Items from a dataset:
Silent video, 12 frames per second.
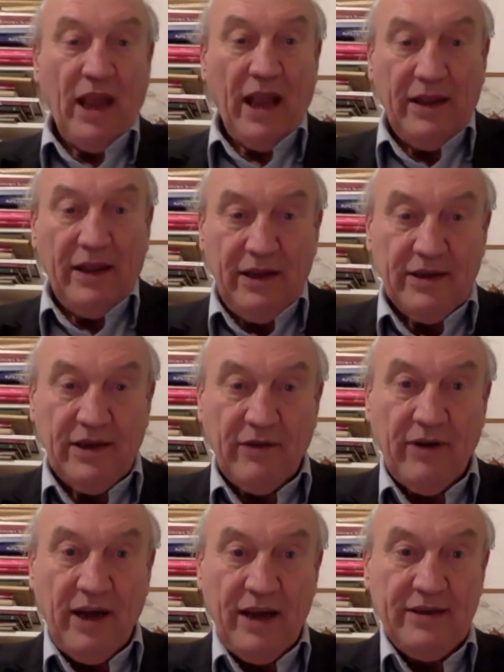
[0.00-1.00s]
and this
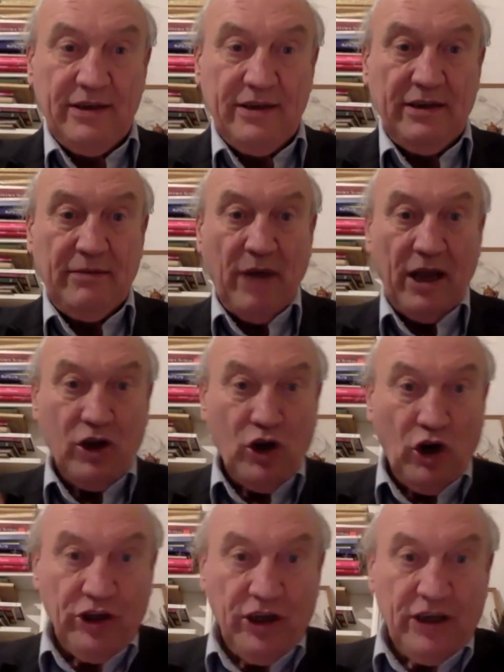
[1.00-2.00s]
arises in my
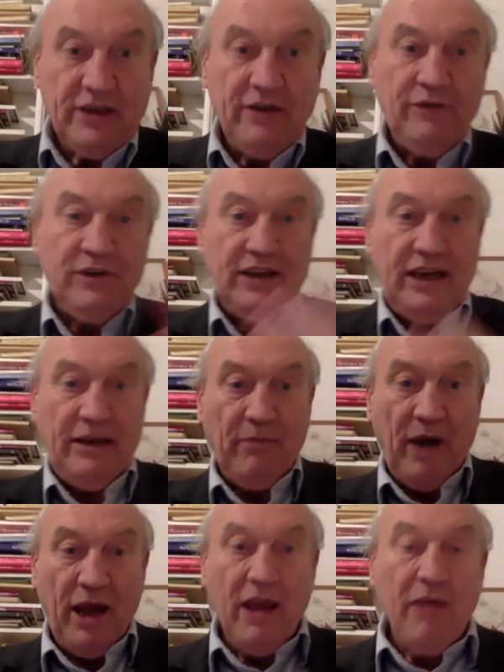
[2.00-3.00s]
connectivity,
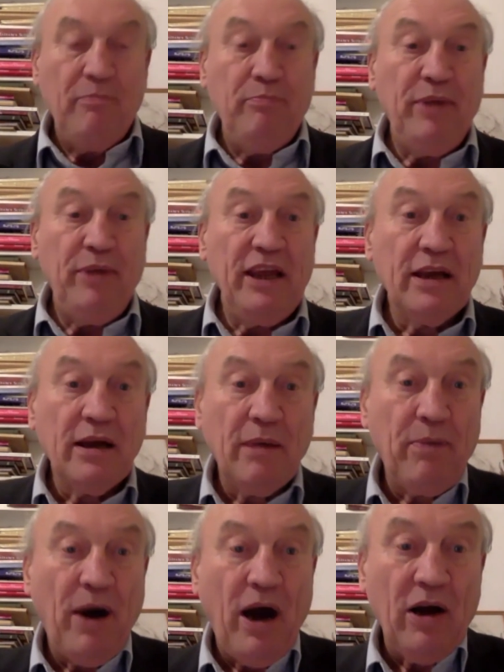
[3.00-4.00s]
my being a
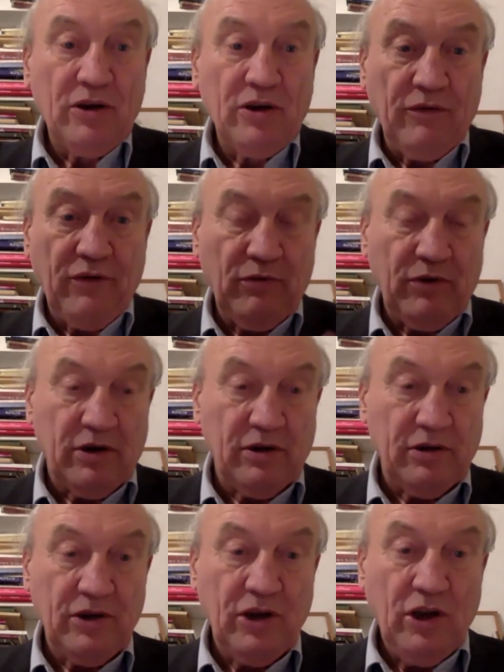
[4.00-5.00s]
part of the world,
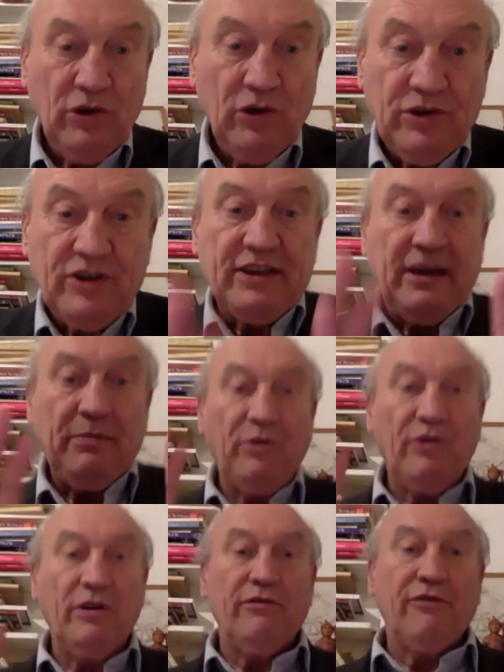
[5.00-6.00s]
not
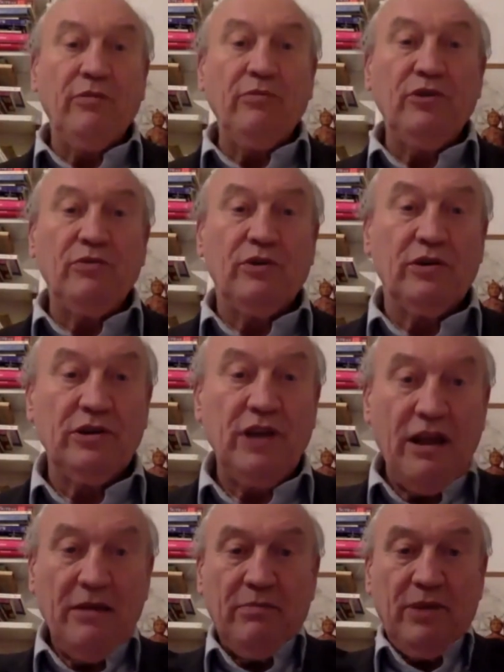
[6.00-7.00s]
separate from the world,
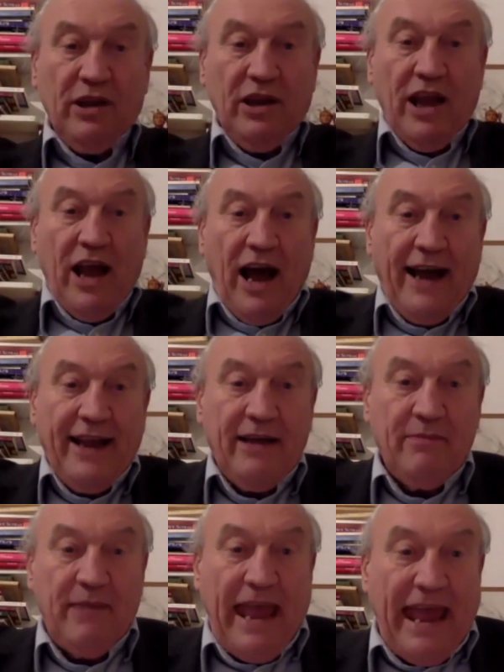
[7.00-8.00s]
but I
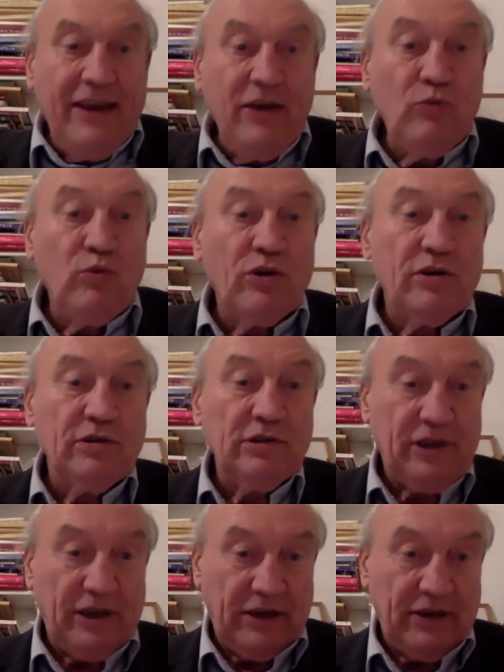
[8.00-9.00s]
am enworlded.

◆ **ASSIGNED TASK**:
Please give an exact copy of the lines from the line containing "[2.00-3.00s]" through the end of the records above, pictures excluded.

◆ **EXERCISE SOLUTION**:
[2.00-3.00s]
connectivity,
[3.00-4.00s]
my being a
[4.00-5.00s]
part of the world,
[5.00-6.00s]
not
[6.00-7.00s]
separate from the world,
[7.00-8.00s]
but I
[8.00-9.00s]
am enworlded.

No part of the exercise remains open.